(Collected data entries)
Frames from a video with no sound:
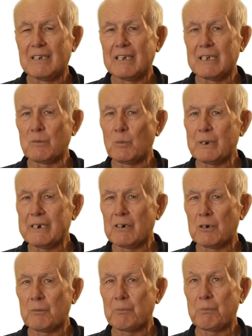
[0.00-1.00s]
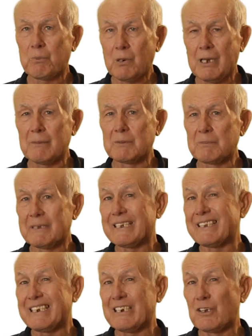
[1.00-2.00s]
and we are
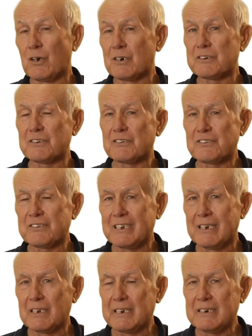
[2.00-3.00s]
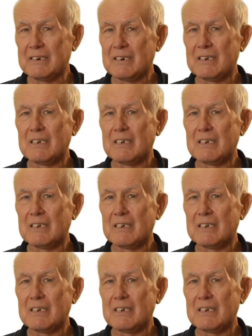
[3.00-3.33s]
probably the largest selling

**Description of the task:**
When you transcribe the entries, reproduce each line exactly and skip any picture.

**Response below:**
Frames from a video with no sound:
[0.00-1.00s]
[1.00-2.00s]
and we are
[2.00-3.00s]
[3.00-3.33s]
probably the largest selling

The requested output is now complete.